STEP 4 - Set Kernel Arguments

The Kernel arguments must be set in the host code and the sequence of the arguments has to be the same, in our case the inpute and output buffer respectively.

 
 //-----------------------------
 // cl_int clSetKernelArg (cl_kernel kernel, cl_uint arg_index, size_t arg_size, 
 //       const void *arg_value)
 //-------------------------------
 clSetKernelArg (kernel, 0, sizeof(cl_mem), &helloworld_mem_input);
 clSetKernelArg (kernel, 1, sizeof(cl_mem), &helloworld_mem_output);


STEP 5 - Execute the Kernel (Command Queue)


This is the part where all the magic happens.
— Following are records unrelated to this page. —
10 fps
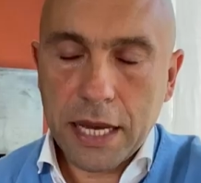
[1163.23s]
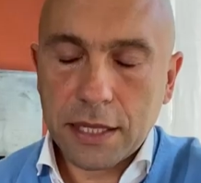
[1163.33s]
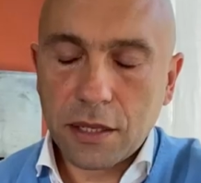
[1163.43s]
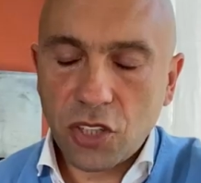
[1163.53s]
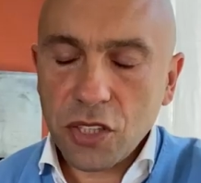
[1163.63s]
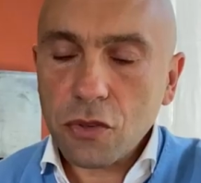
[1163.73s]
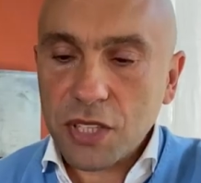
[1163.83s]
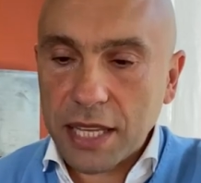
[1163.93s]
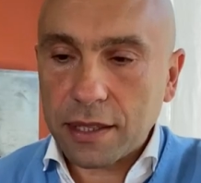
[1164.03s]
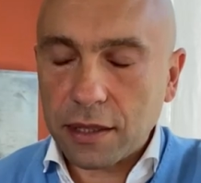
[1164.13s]
Yes, just
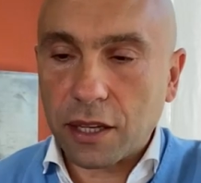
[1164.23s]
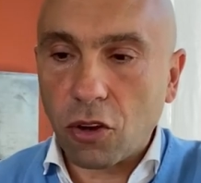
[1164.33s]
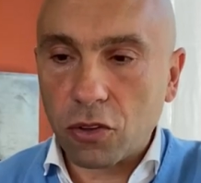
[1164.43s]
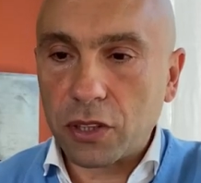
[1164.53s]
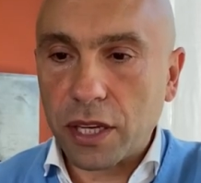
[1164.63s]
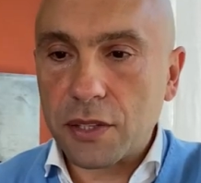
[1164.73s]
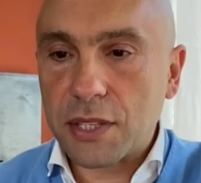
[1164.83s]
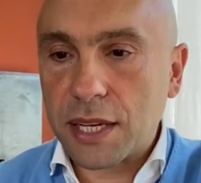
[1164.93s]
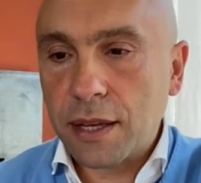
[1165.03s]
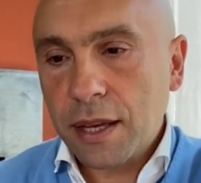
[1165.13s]
to set the
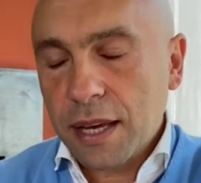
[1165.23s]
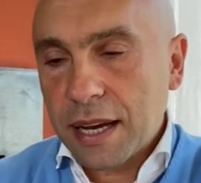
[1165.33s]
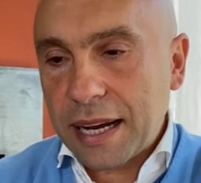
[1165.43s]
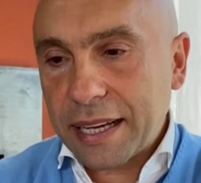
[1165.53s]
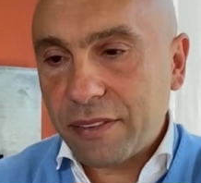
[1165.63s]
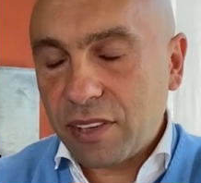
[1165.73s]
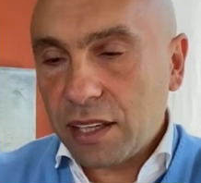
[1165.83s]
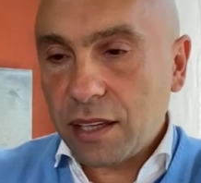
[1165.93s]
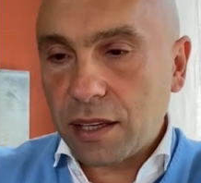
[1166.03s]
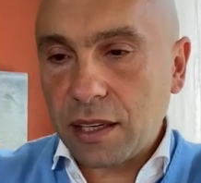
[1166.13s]
context, I
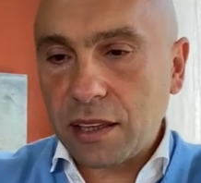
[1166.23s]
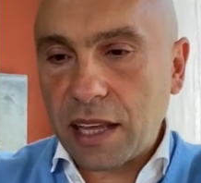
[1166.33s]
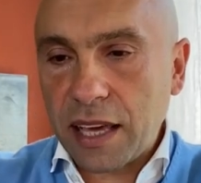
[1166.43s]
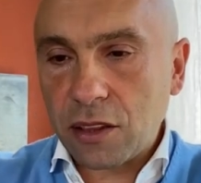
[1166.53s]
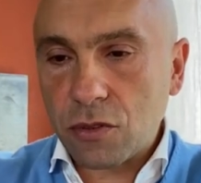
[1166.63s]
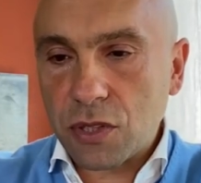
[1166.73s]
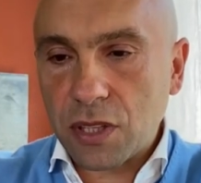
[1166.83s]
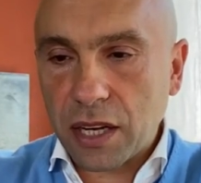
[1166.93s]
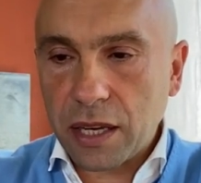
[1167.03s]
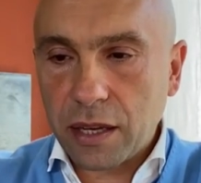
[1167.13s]
think in the
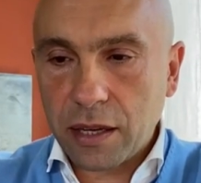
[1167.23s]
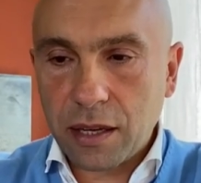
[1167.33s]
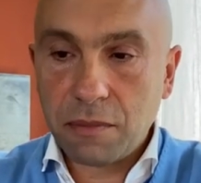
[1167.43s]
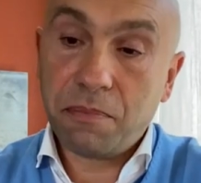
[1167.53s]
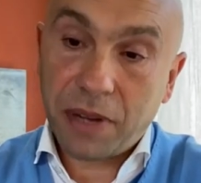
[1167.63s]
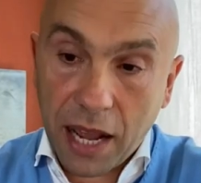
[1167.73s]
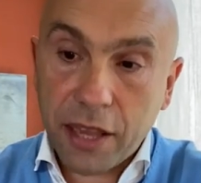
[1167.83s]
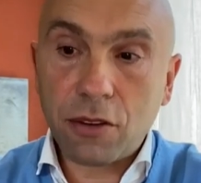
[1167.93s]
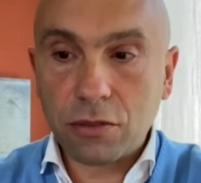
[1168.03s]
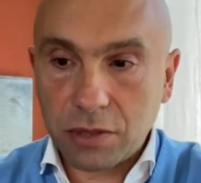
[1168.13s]
industry uh,
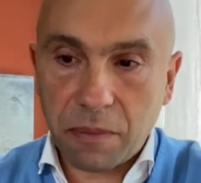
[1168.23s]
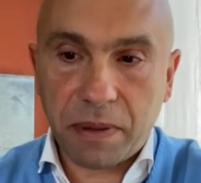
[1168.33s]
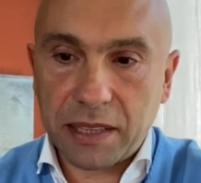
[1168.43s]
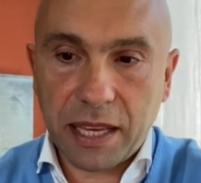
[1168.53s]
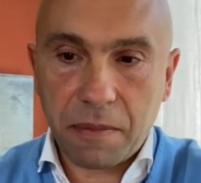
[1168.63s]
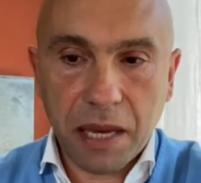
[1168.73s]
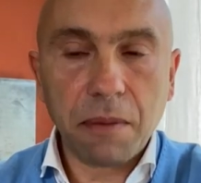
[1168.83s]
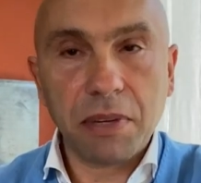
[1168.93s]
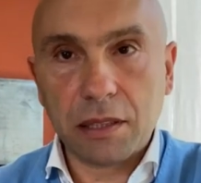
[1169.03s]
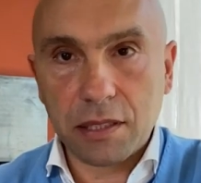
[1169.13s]
prior to the
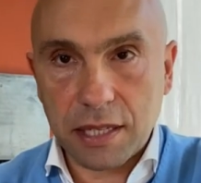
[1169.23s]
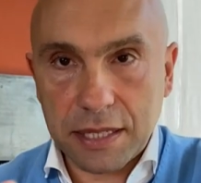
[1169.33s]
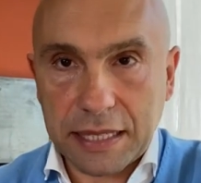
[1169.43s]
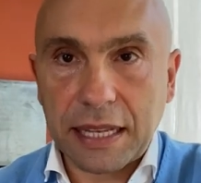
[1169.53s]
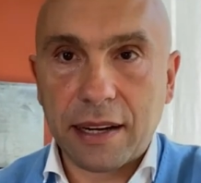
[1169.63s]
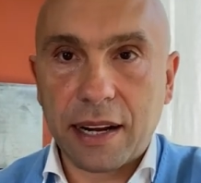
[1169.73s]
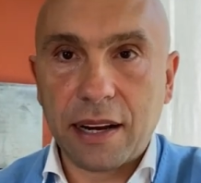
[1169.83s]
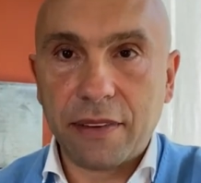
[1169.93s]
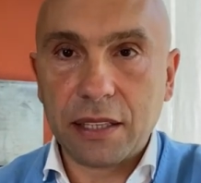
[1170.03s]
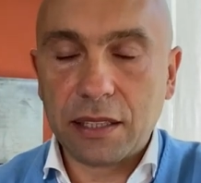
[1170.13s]
pandemic, but this is still
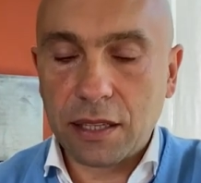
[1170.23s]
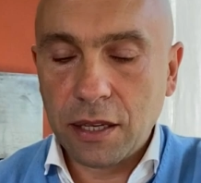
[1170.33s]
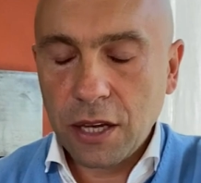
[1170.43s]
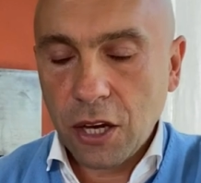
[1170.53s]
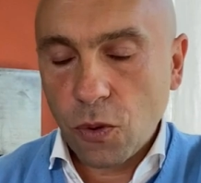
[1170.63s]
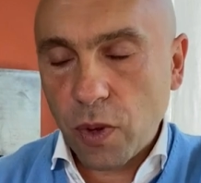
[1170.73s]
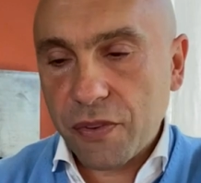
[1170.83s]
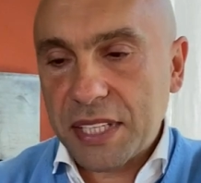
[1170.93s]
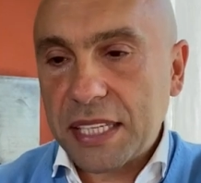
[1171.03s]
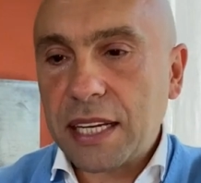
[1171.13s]
relevant, we
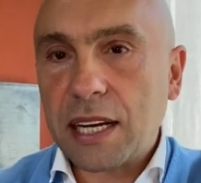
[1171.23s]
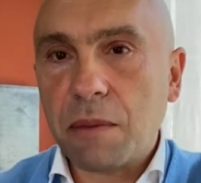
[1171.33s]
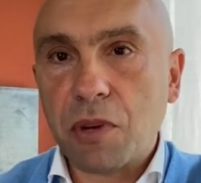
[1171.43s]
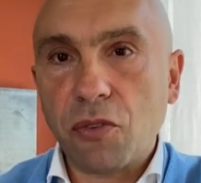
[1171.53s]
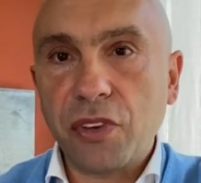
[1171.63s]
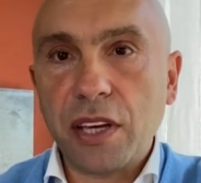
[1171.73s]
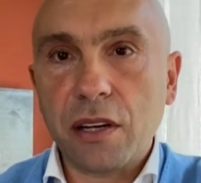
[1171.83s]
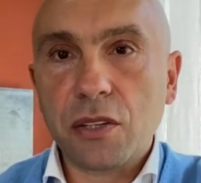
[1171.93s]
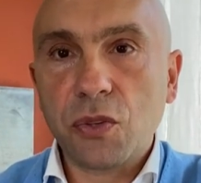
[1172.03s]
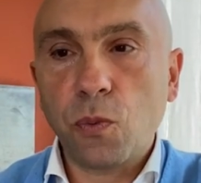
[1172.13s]
have seen a number of
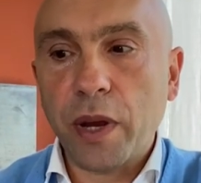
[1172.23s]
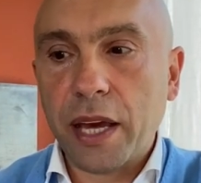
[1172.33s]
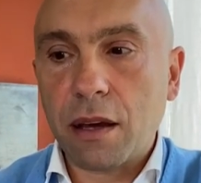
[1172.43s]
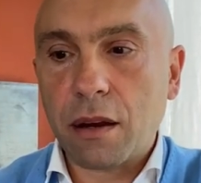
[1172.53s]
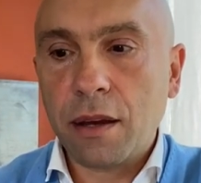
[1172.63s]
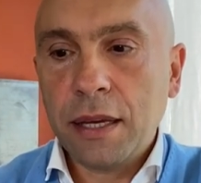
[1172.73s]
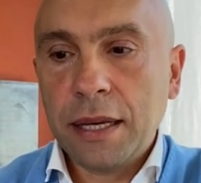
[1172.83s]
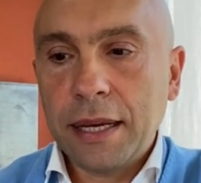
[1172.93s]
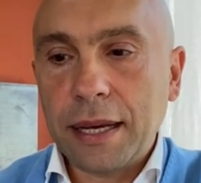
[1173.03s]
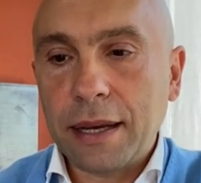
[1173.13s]
years where
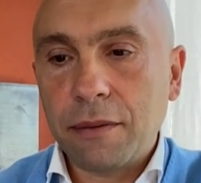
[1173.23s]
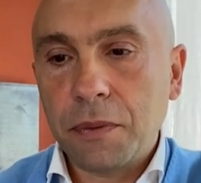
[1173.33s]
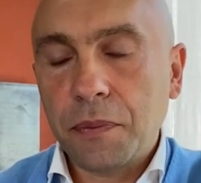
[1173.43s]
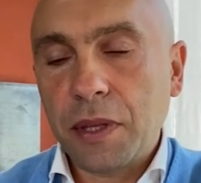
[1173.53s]
uh,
We write the data from host to device , send the start signal to the Device to execute the kernel and finally reads the data back from device to the host. Here is how it is done:

  • clEnqueueWriteBuffer: Write data on the device
  • clEnqueueNDRangeKernel: start the Kernel execution
  • clEnqueueReadBuffer: Reads data back from device

 
 //-------------------------------
 // cl_int clEnqueueWriteBuffer (cl_command_queue command_queue, cl_mem buffer, 
 //        cl_bool blocking_write, size_t offset, size_t cb, 
 //        const void *ptr, cl_uint num_events_in_wait_list, 
 //        const cl_event *event_wait_list, cl_event *event)
 //---------------------------------
 error = clEnqueueWriteBuffer(cq, helloworld_mem_input, CL_TRUE, 0, size, input_data_buffer, 0, NULL, NULL);
 if (error != CL_SUCCESS) 
  return CL_ERROR
 
 //-------------------------------
 // cl_int clEnqueueNDRangeKernel (cl_command_queue command_queue, cl_kernel kernel, 
 //        cl_uint work_dim, const size_t *global_work_offset, 
 //        const size_t *global_work_size, const size_t *local_work_size, 
 //        cl_uint num_events_in_wait_list, const cl_event *event_wait_list, 
 //        cl_event *event)
 //---------------------------------
 error = clEnqueueNDRangeKernel (cq, kernel, dimension, NULL, &global, &local, 0, NULL, NULL);
 if  (ret == CL_SUCCESS)
 {
  //------------------------------------
  // cl_int clEnqueueReadBuffer (cl_command_queue command_queue, cl_mem buffer, 
  //        cl_bool blocking_read, size_t offset, size_t cb, 
  //        void *ptr, cl_uint num_events_in_wait_list,
  //        const cl_event *event_wait_list, cl_event *event)
  //----------------------------------------
  error = clEnqueueReadBuffer(cq, helloworld_mem_output, CL_TRUE, 0, size, output_data_buffer, 0, NULL, NULL);
 }
 else
  return CL_ERROR

STEP 5 - Clean Up the OpenCL Objects


To prevent memory leak or any other issue, the CL objects must be cleaned:

 
 clFlush( cq);
 clFinish(cq);

 clReleaseContext(context);
 clReleaseProgram(program);
 clReleaseCommandQueue(cq);
 clReleaseKernel (kernel);
 clReleaseMemObject (helloworld_mem_input);
 clReleaseMemObject (helloworld_mem_output);


Final Considerations


The sample application presented on this post meant to demonstrate how to create a basic OpenCL based application and it can gets complicated as much as you need it.

The complete and functional source code can be found here !

For information related to the OpenCL EP API, access the Khronos website here.

I hope the information shared in this post can help and give you some directions in your future projects.


EOF !